----- DATA RECORDS

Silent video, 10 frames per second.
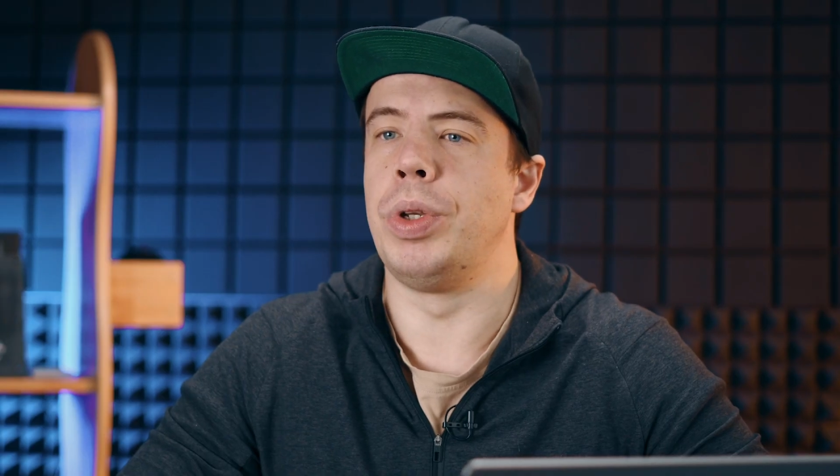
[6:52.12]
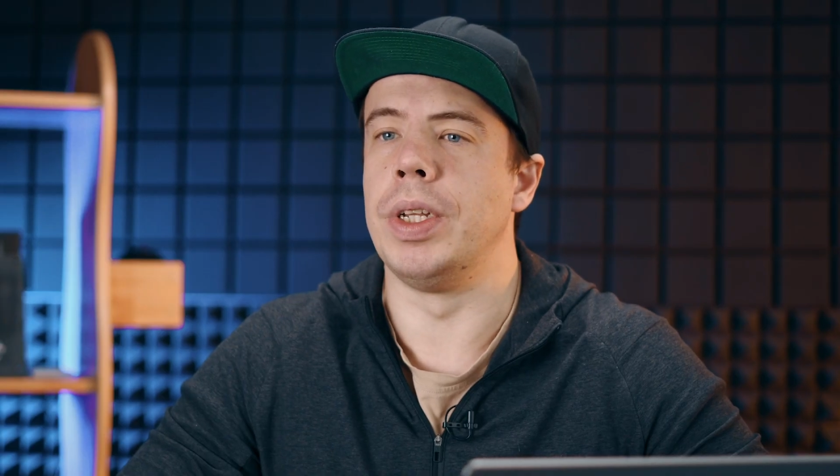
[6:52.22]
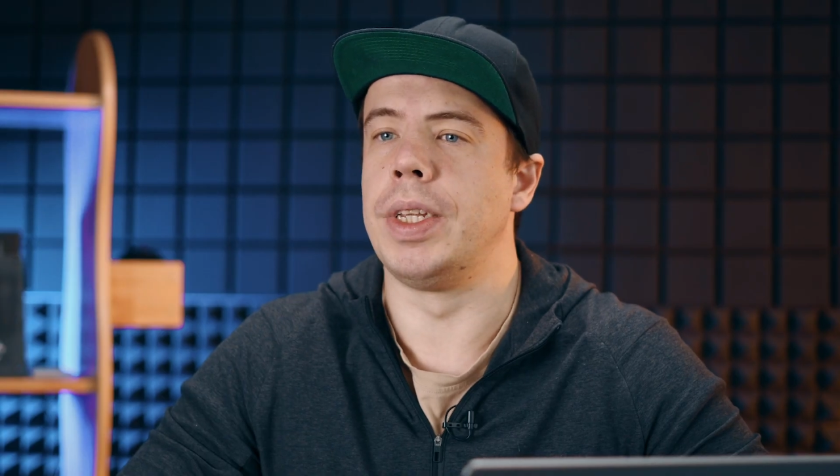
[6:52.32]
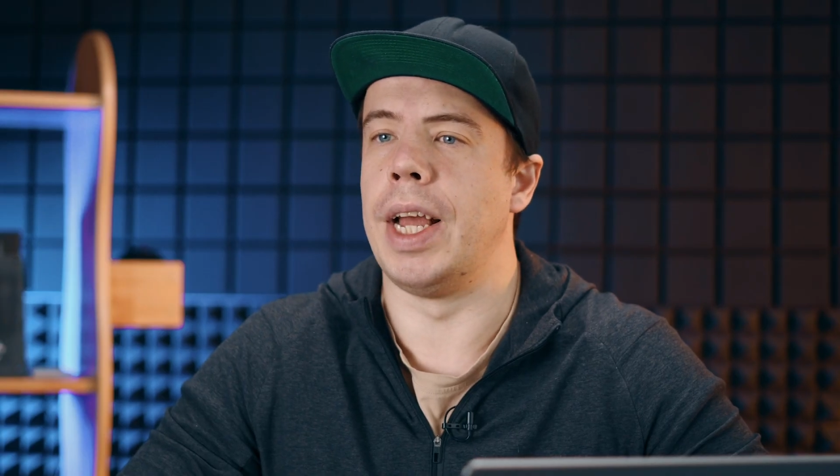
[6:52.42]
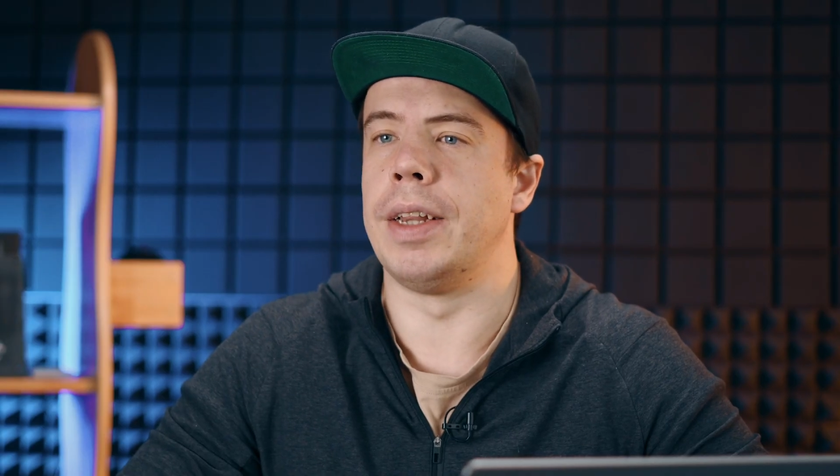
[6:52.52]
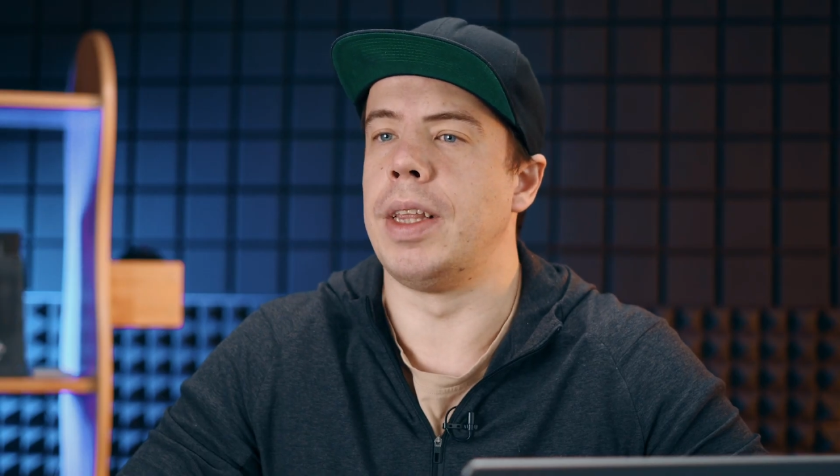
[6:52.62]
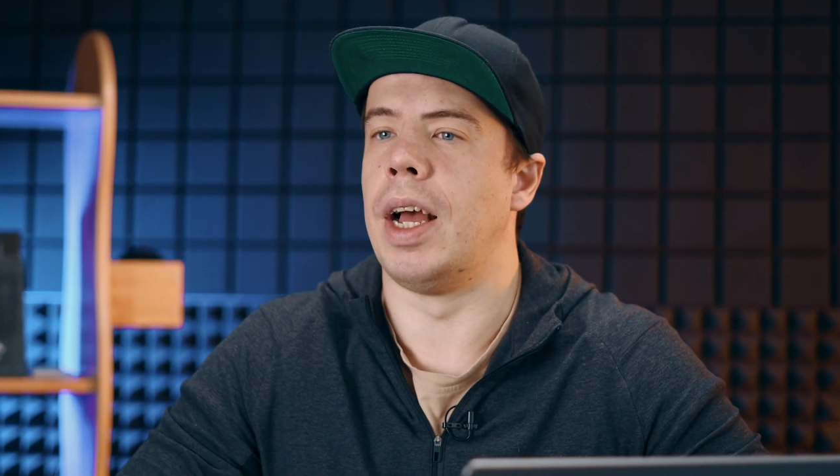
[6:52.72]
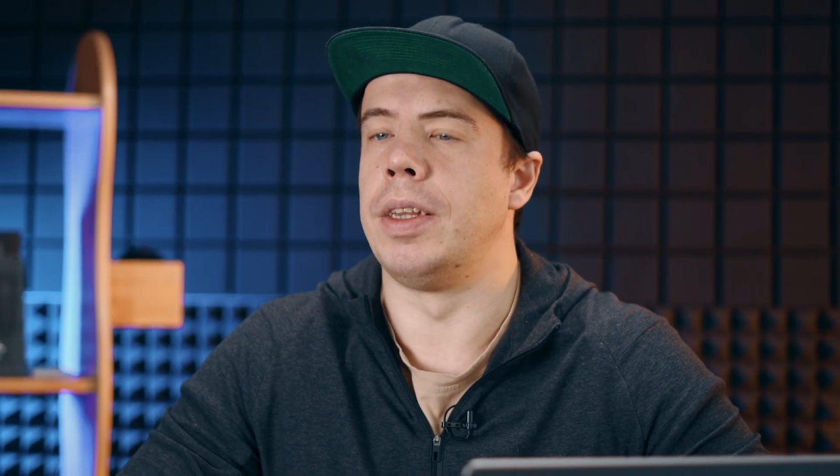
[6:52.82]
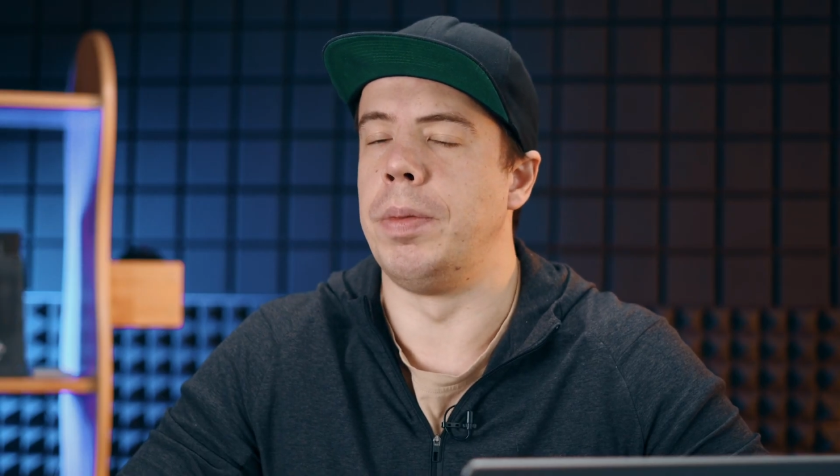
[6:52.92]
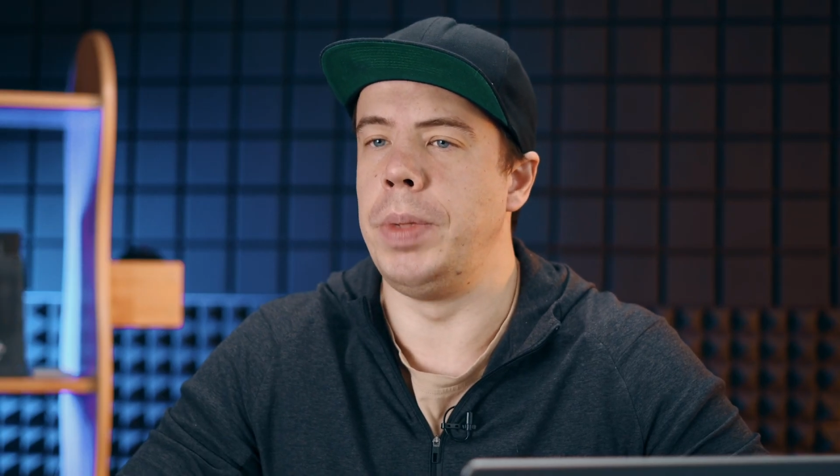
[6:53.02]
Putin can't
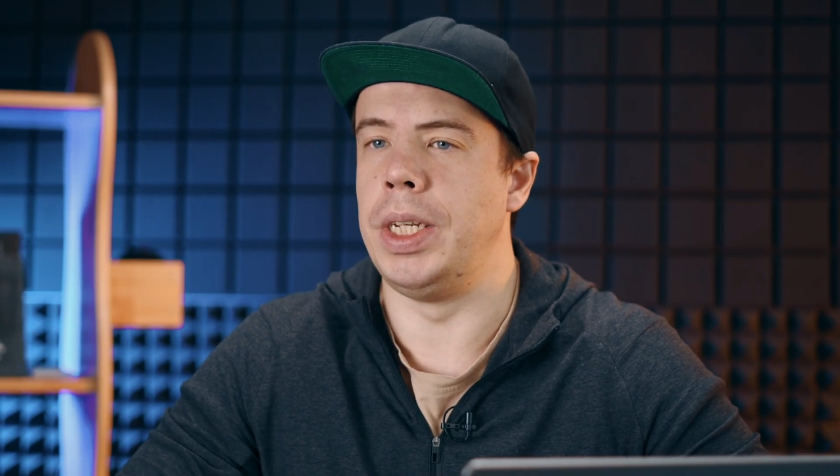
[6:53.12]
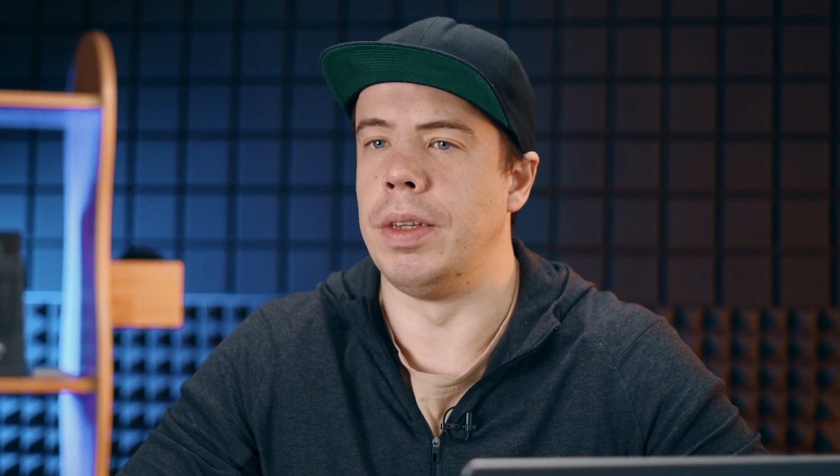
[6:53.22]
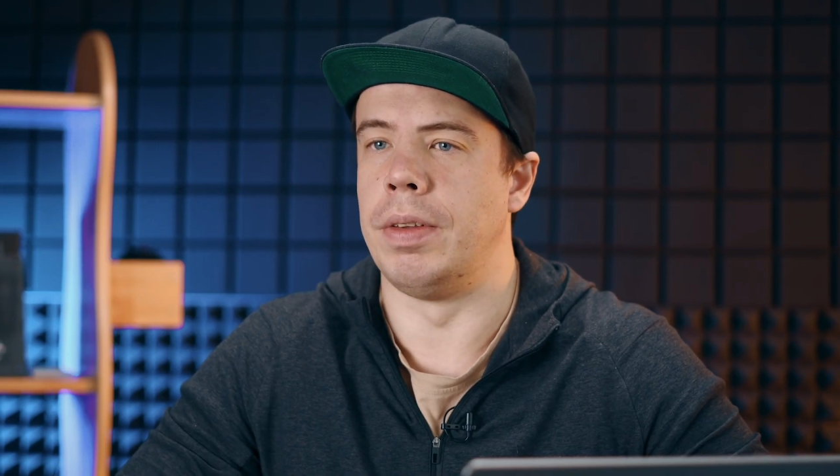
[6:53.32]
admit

----------

When you set down the records above, copy every line exactly and exclude the pictures.

#### OUTPUT OF THE TASK:
Silent video, 10 frames per second.
[6:52.12]
[6:52.22]
[6:52.32]
[6:52.42]
[6:52.52]
[6:52.62]
[6:52.72]
[6:52.82]
[6:52.92]
[6:53.02]
Putin can't
[6:53.12]
[6:53.22]
[6:53.32]
admit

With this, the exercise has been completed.